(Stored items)
====

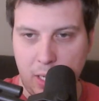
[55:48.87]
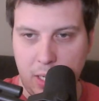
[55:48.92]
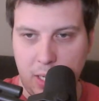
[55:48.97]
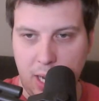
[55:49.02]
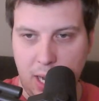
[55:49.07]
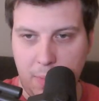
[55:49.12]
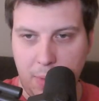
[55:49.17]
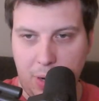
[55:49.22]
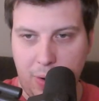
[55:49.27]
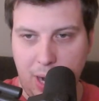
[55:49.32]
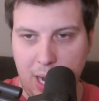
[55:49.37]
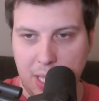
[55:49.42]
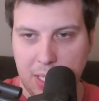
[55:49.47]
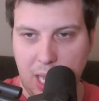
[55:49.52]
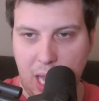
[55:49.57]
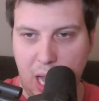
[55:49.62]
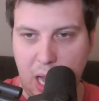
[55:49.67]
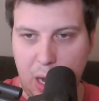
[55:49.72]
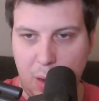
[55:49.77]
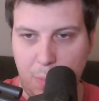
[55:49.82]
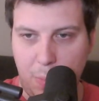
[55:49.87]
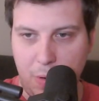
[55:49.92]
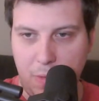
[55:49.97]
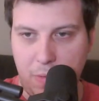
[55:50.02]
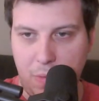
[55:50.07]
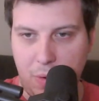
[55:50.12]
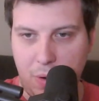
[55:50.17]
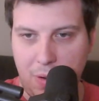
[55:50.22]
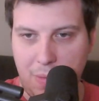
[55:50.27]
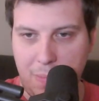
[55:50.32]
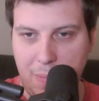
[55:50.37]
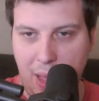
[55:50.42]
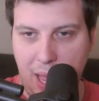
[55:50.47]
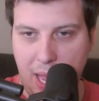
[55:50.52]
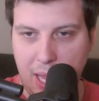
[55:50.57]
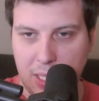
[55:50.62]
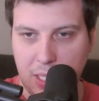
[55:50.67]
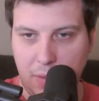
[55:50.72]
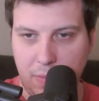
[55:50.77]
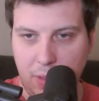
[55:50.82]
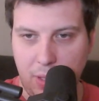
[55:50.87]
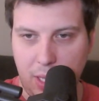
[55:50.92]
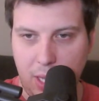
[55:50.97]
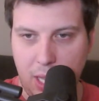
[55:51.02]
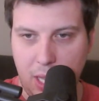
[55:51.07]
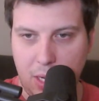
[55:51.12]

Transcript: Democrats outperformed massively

====

▸ Prompt
Every record above must be printed exactly, except for its images.

▸ Written answer
[55:48.87]
[55:48.92]
[55:48.97]
[55:49.02]
[55:49.07]
[55:49.12]
[55:49.17]
[55:49.22]
[55:49.27]
[55:49.32]
[55:49.37]
[55:49.42]
[55:49.47]
[55:49.52]
[55:49.57]
[55:49.62]
[55:49.67]
[55:49.72]
[55:49.77]
[55:49.82]
[55:49.87]
[55:49.92]
[55:49.97]
[55:50.02]
[55:50.07]
[55:50.12]
[55:50.17]
[55:50.22]
[55:50.27]
[55:50.32]
[55:50.37]
[55:50.42]
[55:50.47]
[55:50.52]
[55:50.57]
[55:50.62]
[55:50.67]
[55:50.72]
[55:50.77]
[55:50.82]
[55:50.87]
[55:50.92]
[55:50.97]
[55:51.02]
[55:51.07]
[55:51.12]

Transcript: Democrats outperformed massively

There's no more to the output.